▶ **PROBLEM TO WORK ON**
For each entry, output its words exactly and leave any picture behind.

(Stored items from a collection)
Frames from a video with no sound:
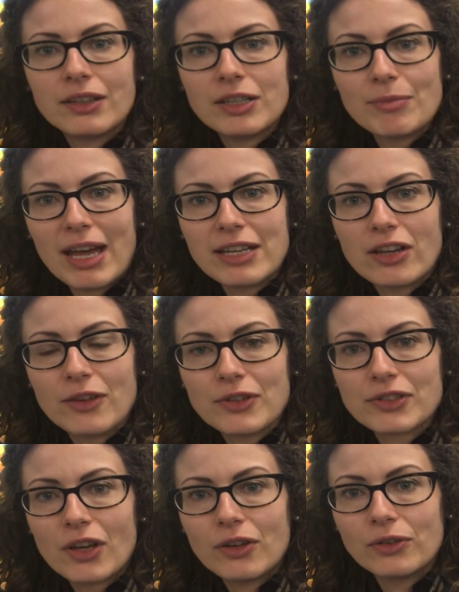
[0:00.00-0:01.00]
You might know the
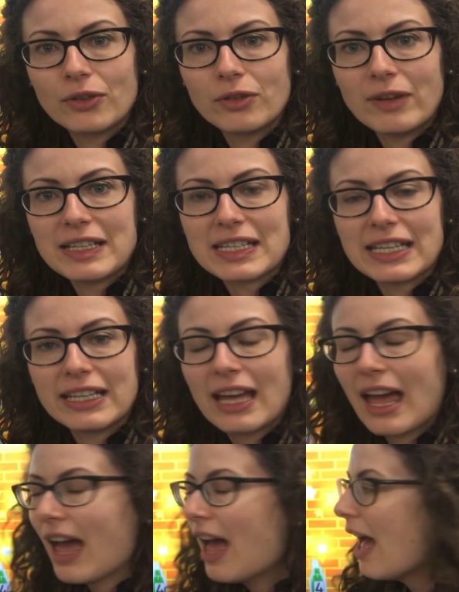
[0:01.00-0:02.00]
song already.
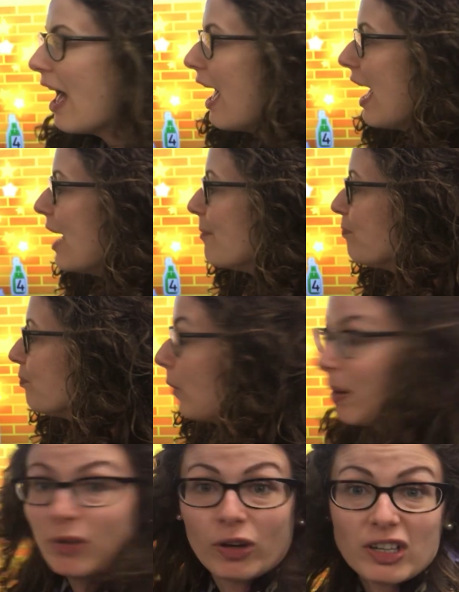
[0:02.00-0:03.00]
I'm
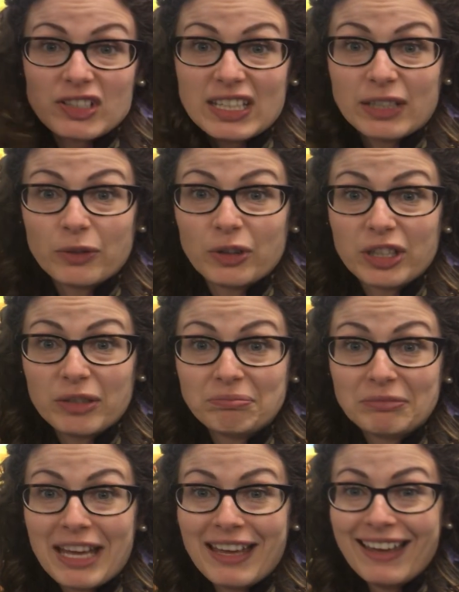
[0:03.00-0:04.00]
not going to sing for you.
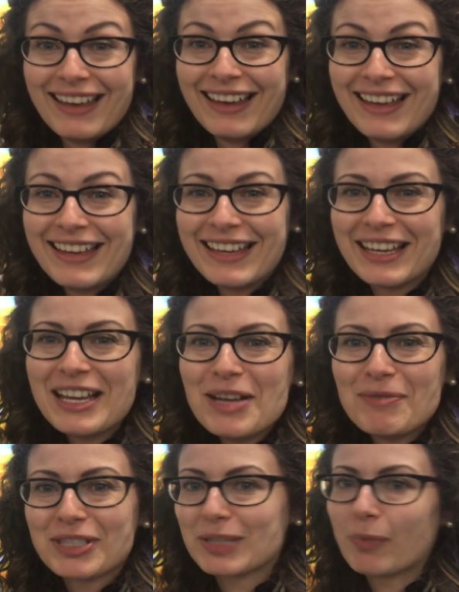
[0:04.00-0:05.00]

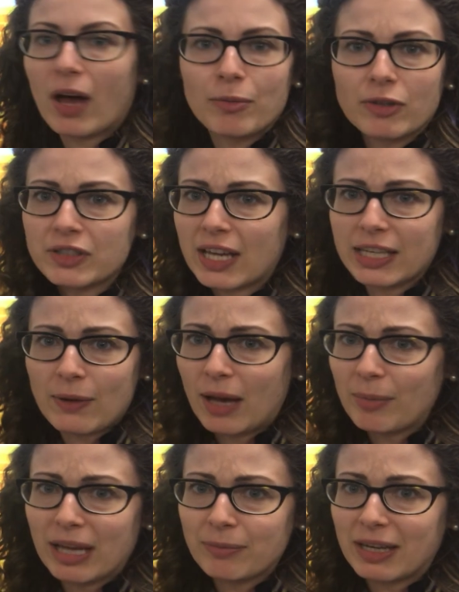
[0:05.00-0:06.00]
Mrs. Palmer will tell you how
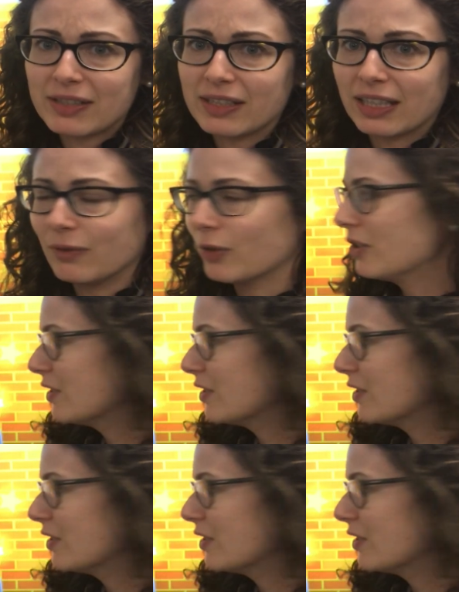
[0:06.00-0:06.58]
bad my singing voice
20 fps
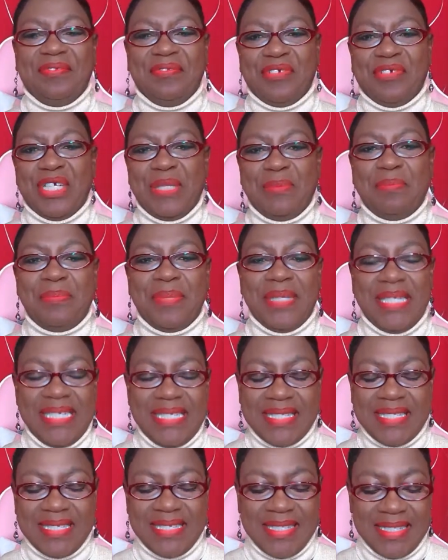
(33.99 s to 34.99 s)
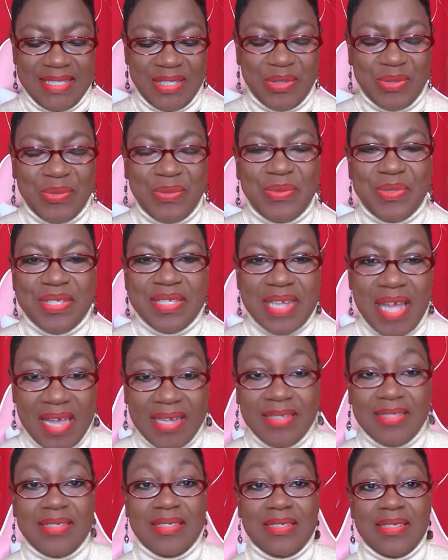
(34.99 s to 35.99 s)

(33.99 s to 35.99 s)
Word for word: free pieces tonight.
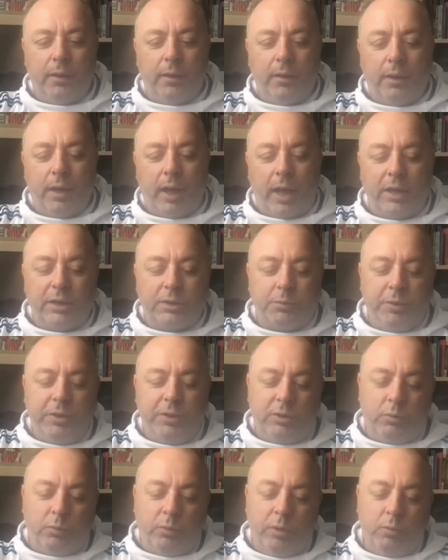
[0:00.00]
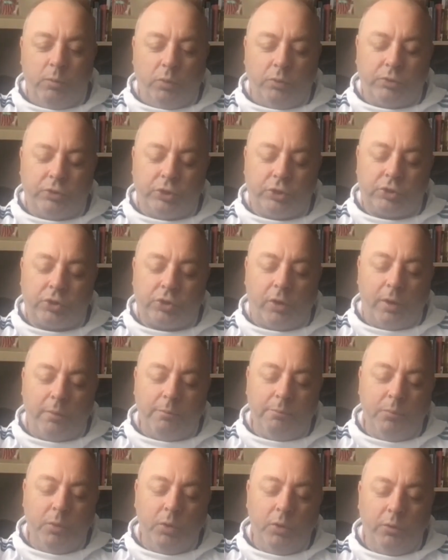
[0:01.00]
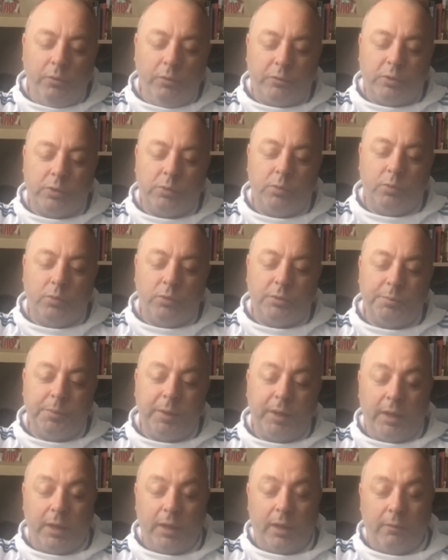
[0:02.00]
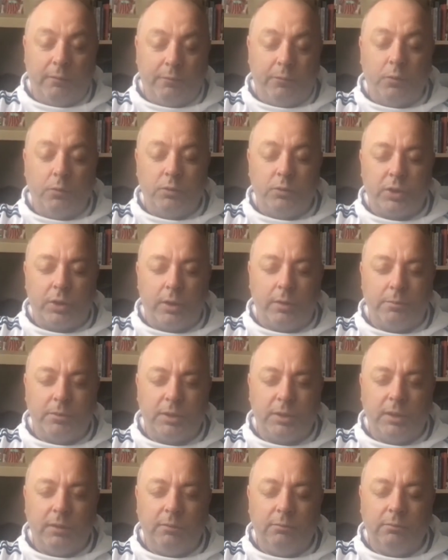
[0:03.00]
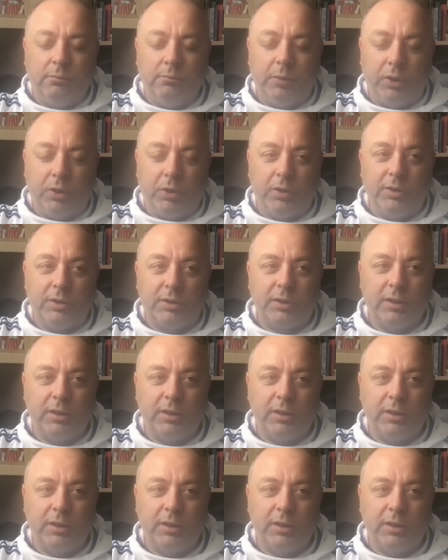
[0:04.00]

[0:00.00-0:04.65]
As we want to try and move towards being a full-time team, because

▶ **ANSWER AREA**
Frames from a video with no sound:
[0:00.00-0:01.00]
You might know the
[0:01.00-0:02.00]
song already.
[0:02.00-0:03.00]
I'm
[0:03.00-0:04.00]
not going to sing for you.
[0:04.00-0:05.00]

[0:05.00-0:06.00]
Mrs. Palmer will tell you how
[0:06.00-0:06.58]
bad my singing voice
20 fps
(33.99 s to 34.99 s)
(34.99 s to 35.99 s)

(33.99 s to 35.99 s)
Word for word: free pieces tonight.
[0:00.00]
[0:01.00]
[0:02.00]
[0:03.00]
[0:04.00]

[0:00.00-0:04.65]
As we want to try and move towards being a full-time team, because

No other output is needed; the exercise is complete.